Il était une fois une île de 72 kilomètres carrés, dans le golfe du Bengale. Le nom qui lui a été donné par New Delhi, capitale de l’autorité indienne de tutelle, depuis 1947 ? North Sentinel. Celui de ses habitants, qui ne sont guère plus de trois cents âmes ? Les Sentinelles, tout simplement. Le monde extérieur ? Très peu pour eux. Depuis près de soixante mille ans, ces Sentinelles vivent donc à l’écart de ce chaos devenu notre ordinaire quotidien. La seule fois où ils ont daigné établir un contact pacifique avec l’extérieur ? C’était en 1991, avec l’anthropologue indien Triloknath Pandit, accordant quelques photos contre autant de noix de coco. Depuis, rien.

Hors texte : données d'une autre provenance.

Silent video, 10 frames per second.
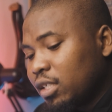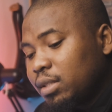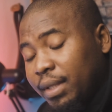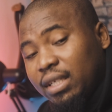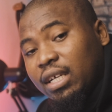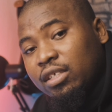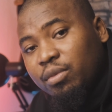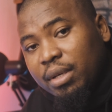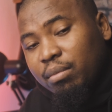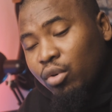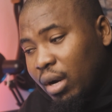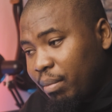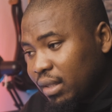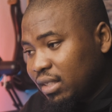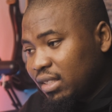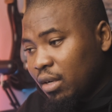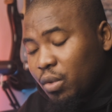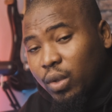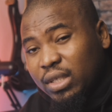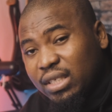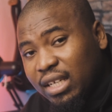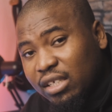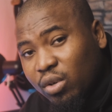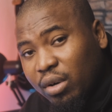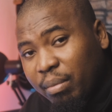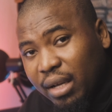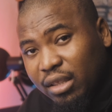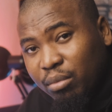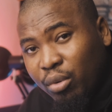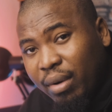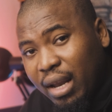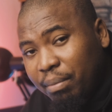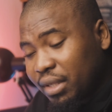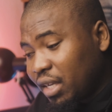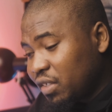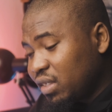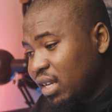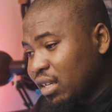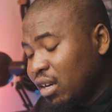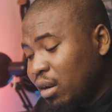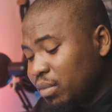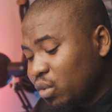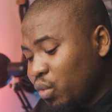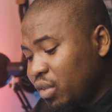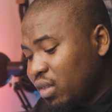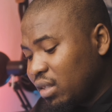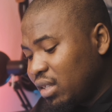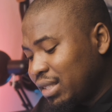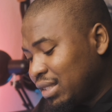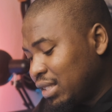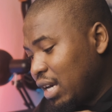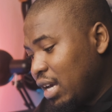Speaking a little bit more about the sound quality, let's talk about the mobile application that comes with this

Enfin si : le 16 novembre dernier, un touriste américain du nom de John Chau a tenté de mettre un pied sur l’île. Il a aussitôt été criblé de flèches avant d’être étranglé en bonne et due forme. Selon le journal India Today, le défunt entendait évangéliser l’autochtone. Sans résultat probant, semble-t-il. Jean Raspail, chantre des derniers Alakalufs de Terre de Feu, a dû adorer ce fait divers, à ce détail près qu’ici et au contraire de là-bas, ces indigènes savent se défendre.

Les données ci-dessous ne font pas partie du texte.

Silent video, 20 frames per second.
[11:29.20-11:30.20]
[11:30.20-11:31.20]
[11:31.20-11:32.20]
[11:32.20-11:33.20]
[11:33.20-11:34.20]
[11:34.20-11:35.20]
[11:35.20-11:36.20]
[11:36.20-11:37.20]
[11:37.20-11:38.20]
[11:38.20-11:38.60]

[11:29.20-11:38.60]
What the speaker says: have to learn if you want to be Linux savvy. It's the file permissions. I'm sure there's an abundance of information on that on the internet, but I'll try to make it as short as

Haine de l’autre ? Frileux repli sur soi ? Xénophobie militante ? Défiance vis-à-vis de la modernité ? Une chose, au moins, est avérée : ces Sentinelles veillent sur leur vivre ensemble à eux, et rien qu’à eux, loin du progressisme du moment. Le défunt Philippe Muray, lui aussi, aurait évidemment adoré. Déjà, dans un de ses textes, lu sur les planches par Fabrice Luchini, il mettait en scène le destin contrarié d’une militante humaniste bien décidée à lutter contre la faim dans le monde et qui finissait très logiquement dévorée par une tribu de cannibales. Le spectacle se trouvait plus encore dans la salle que sur la scène, ma voisine de gauche, à figure de gargouille végétarienne, manquant de succomber à un malaise vaguement vagal.

Bien sûr, ce n’est pas bien de tuer les touristes, même quand ils sont à prétentions évangélistes. C’est même très mal. Après, il n’est pas interdit de rêver. Quiconque a arpenté Venise, poursuivi par des hordes de Chinois, perches à selfies brandies, ou a manqué d’être piétiné dans ces musées où d’autres meutes de zombies n’en finissent plus de photographier les tableaux avec leurs téléphones portables au lieu de les contempler ne peut que regretter d’être sorti en ville en oubliant à la maison, arc, flèches et carquois.

Après, loin de l’auteur de ces lignes la tentation d’idéaliser un quelconque « bon sauvage ». Et pourtant… Oui, pourtant, combien d’années le peuple des Sentinelles réussira-t-il à vivre encore sans être contaminé par le féminisme à front de chèvre, l’humanisme à cervelle de mouton, le capitalisme à tête de veau d’or ? Ces malheureux ne connaissent finalement pas leur bonheur, eux qui persistent à survivre loin des Gay Pride et des cellules de soutien psychologique, des FIAC et des kebabs, des Techno Parades et des shows de télé-réalité, des théories du genre et des lois contre les fessées parentales.

D’ailleurs, accordons-leur au moins ce mérite consistant, contre le goulag mou et le kolkhoze fleuri nous tenant lieu d’indépassable horizon, à faire flèche de tout bois.